In a 5-4 vote, the US Supreme Court struck down a lower court’s ruling and award for the victim of a pharmaceutical drug’s adverse reaction. According to the victim and the state courts, the drug caused a flesh-eating side effect that left the patient permanently disfigured over most of her body. The adverse reaction was hidden by the drug maker and later forced to be included on all warning labels.

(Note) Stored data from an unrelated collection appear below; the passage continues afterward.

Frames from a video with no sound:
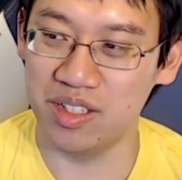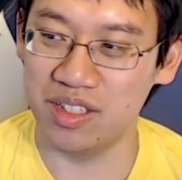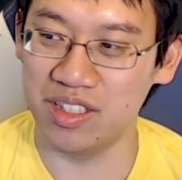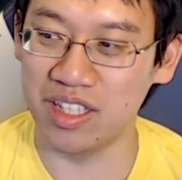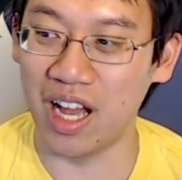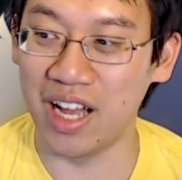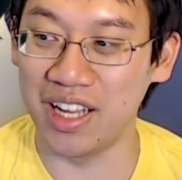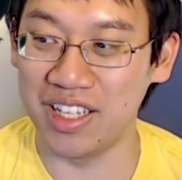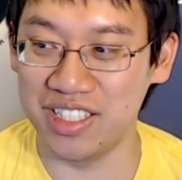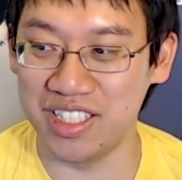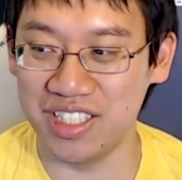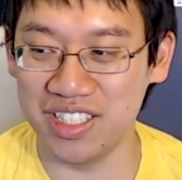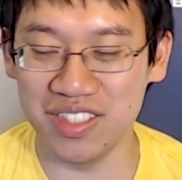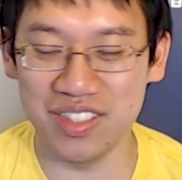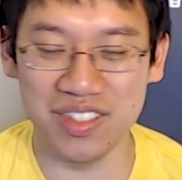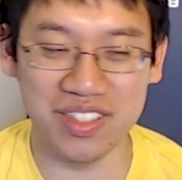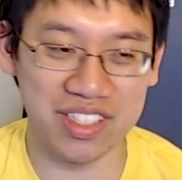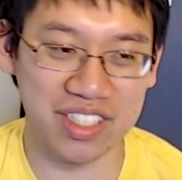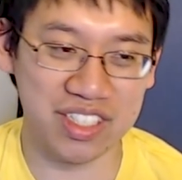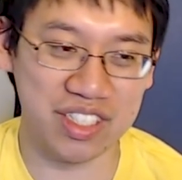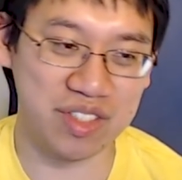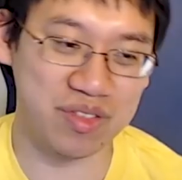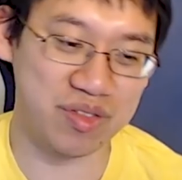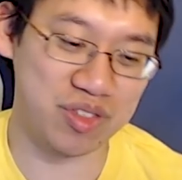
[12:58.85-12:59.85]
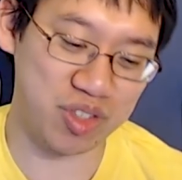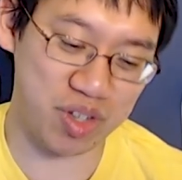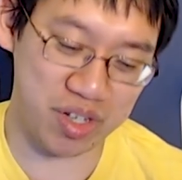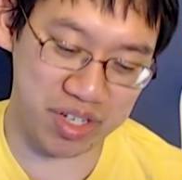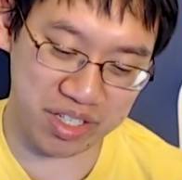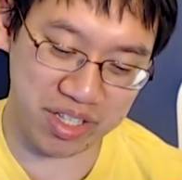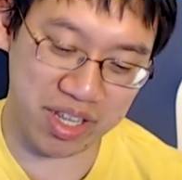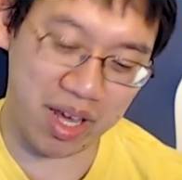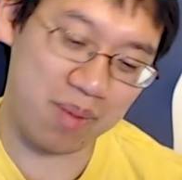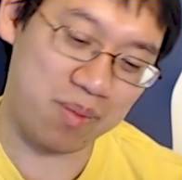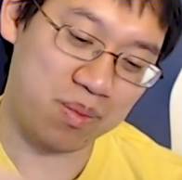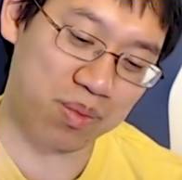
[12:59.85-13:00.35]
Ideally, you've
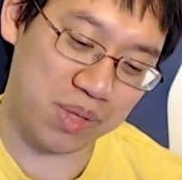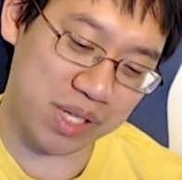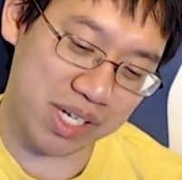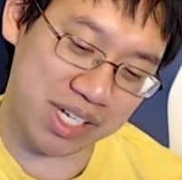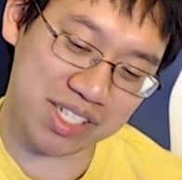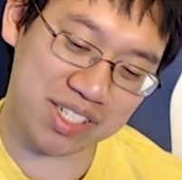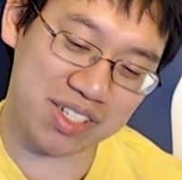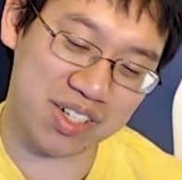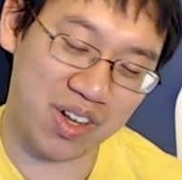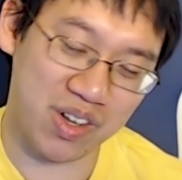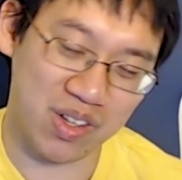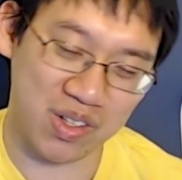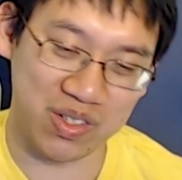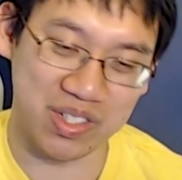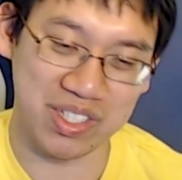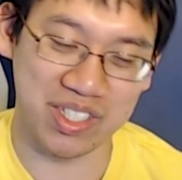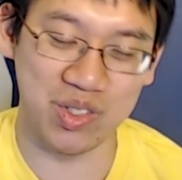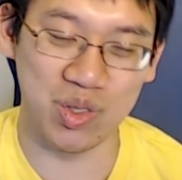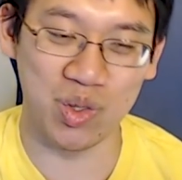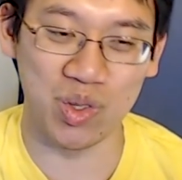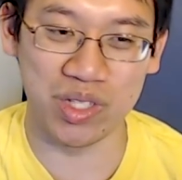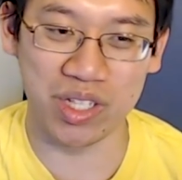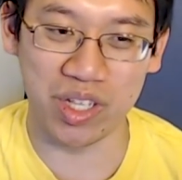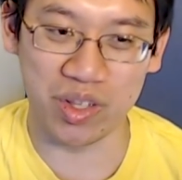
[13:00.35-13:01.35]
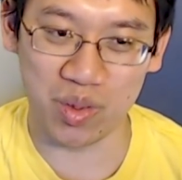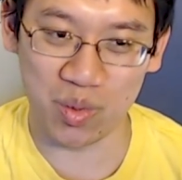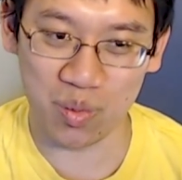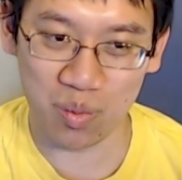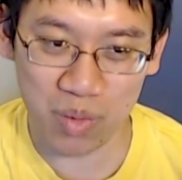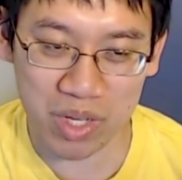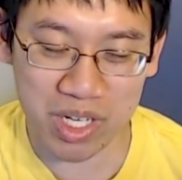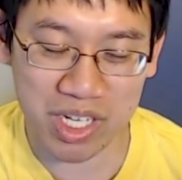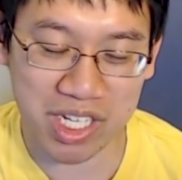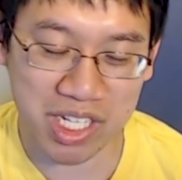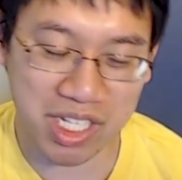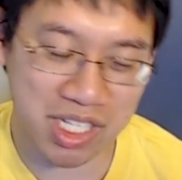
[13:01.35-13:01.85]
traded that Blaze Caller into another
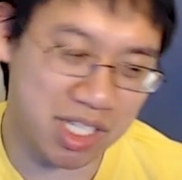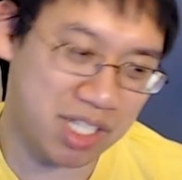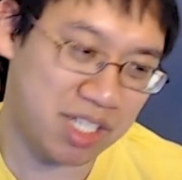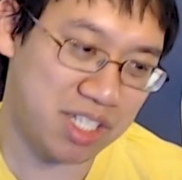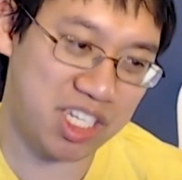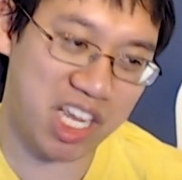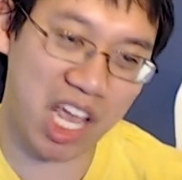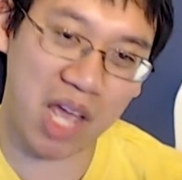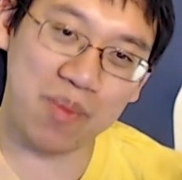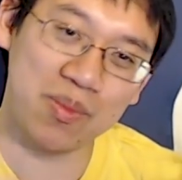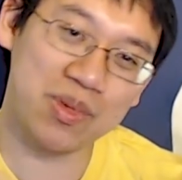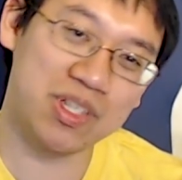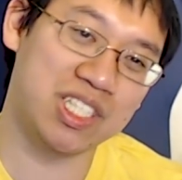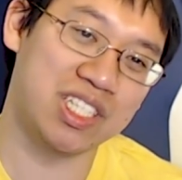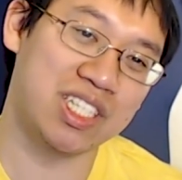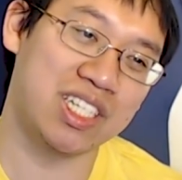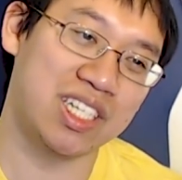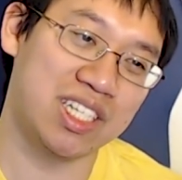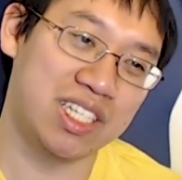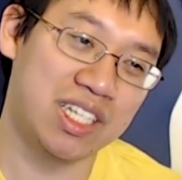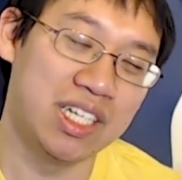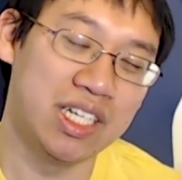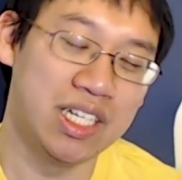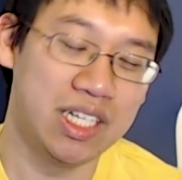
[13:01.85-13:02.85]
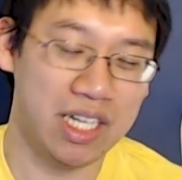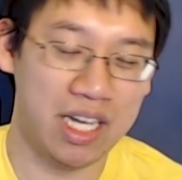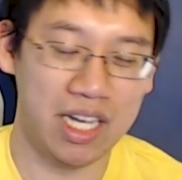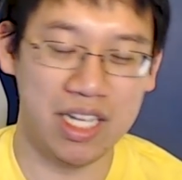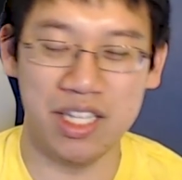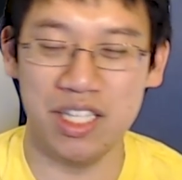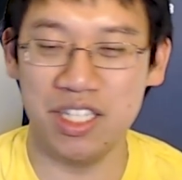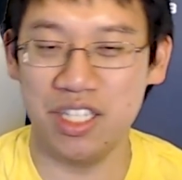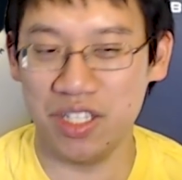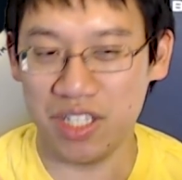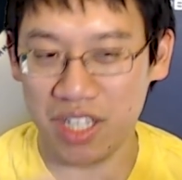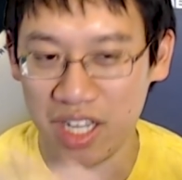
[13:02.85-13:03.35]
minion, damaging it, and
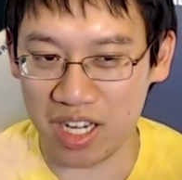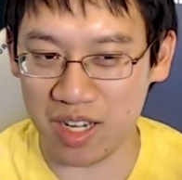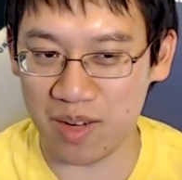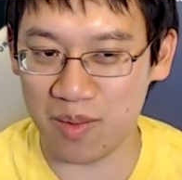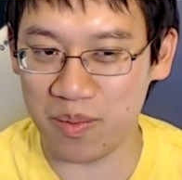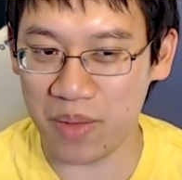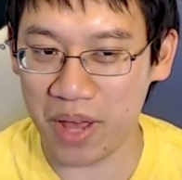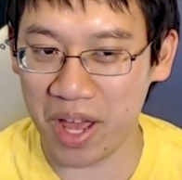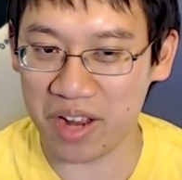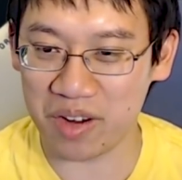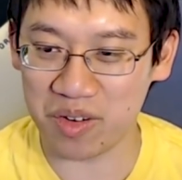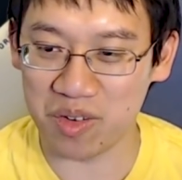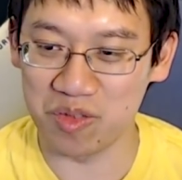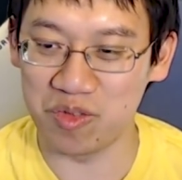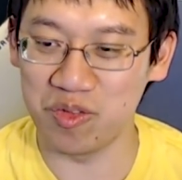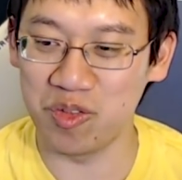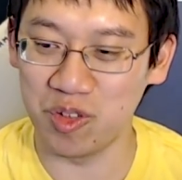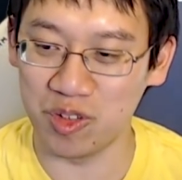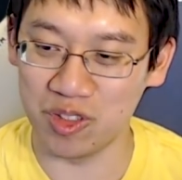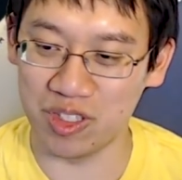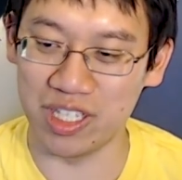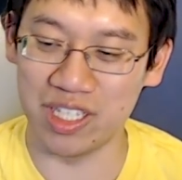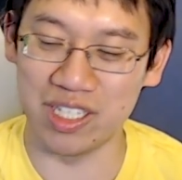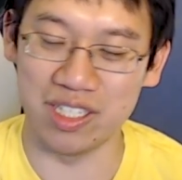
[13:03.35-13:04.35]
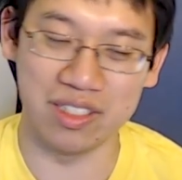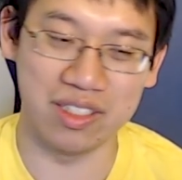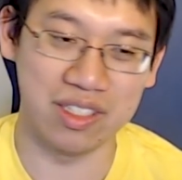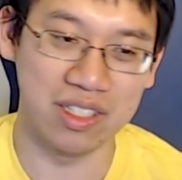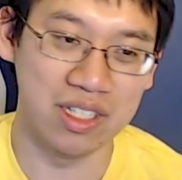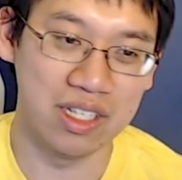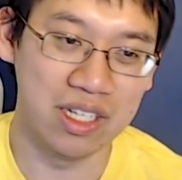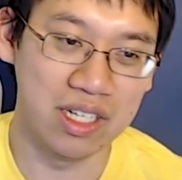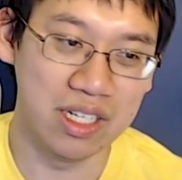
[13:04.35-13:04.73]
then you get it back with full health.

But the highest court in the land ruled that the victim had no legal grounds to sue the corporation because its drugs are exempt from lawsuits.

The majority opinion, written by Justice Samuel Alito, said the state’s law could not run against federal laws on prescription medicines whose design has been approved by the U.S. Food and Drug Administration.

A Supreme Court ruling in 2011 found that pharmaceutical companies that make branded drugs are liable for inadequacies in safety warnings of a medicine’s label, but not the makers of cheaper copies of those medicines.

Consumer watchdog group Public Citizen said the Supreme Court decision on Monday undermines patient safety at a time when about 80 percent of U.S. prescriptions are filled with generic medicines.

“Today’s court decision provides a disincentive for generic makers of drugs to monitor safety of their products and to make sure that they have a surveillance system in place to detect adverse events that pose a threat to patients,” Michael Carome, director of Public Citizen’s Health Research Group, said in an interview.

In the ruling, the justices said Bartlett’s situation was “tragic and evokes deep sympathy,” but added a straightforward application of pre-emption law requires that the judgment of the lower court be reversed.

At the time Bartlett filled her prescription, sulindac’s label did not specifically refer to the serious skin reaction known as toxic epidermal necrolysis, although the FDA later added the warning for drugs in that class of medicines.

Because the high court had previously ruled that generic companies could not be sued based on safety warnings in the label, Bartlett’s lawyers brought their suit under New Hampshire’s design-defect cause of action that says manufacturers have a duty to design products reasonably safely for the uses which they can foresee.

From Whiteout Press:

In other words, if the FDA says something is safe, it doesn’t matter if that decision is wrong or the result of lies, fraud or deception on the part of the world’s pharmaceutical companies. And there’s no way to sue the FDA for being wrong and costing millions of unsuspecting Americans their lives. That result leaves 240 million Americans unprotected from an industry responsible for more preventable deaths in the US than any other cause.

Senate Judiciary Committee Chairman Patrick Leahy (D-VT) was quick to react to the ruling by writing a stern letter to FDA Commissioner Margaret Hamburg, “A consumer should not have her rights foreclosed simply because she takes the generic version of a prescription drug.”

But an attorney for the drug companies, Jay P. Lefkowitz, took the opposing position saying, “It makes much more sense to rely on the judgments of the scientific and medical experts at the FDA, who look at drug issues for the nation at large, than those of a single state court jury that only has in front of it the terribly unfortunate circumstances of an adverse drug reaction.”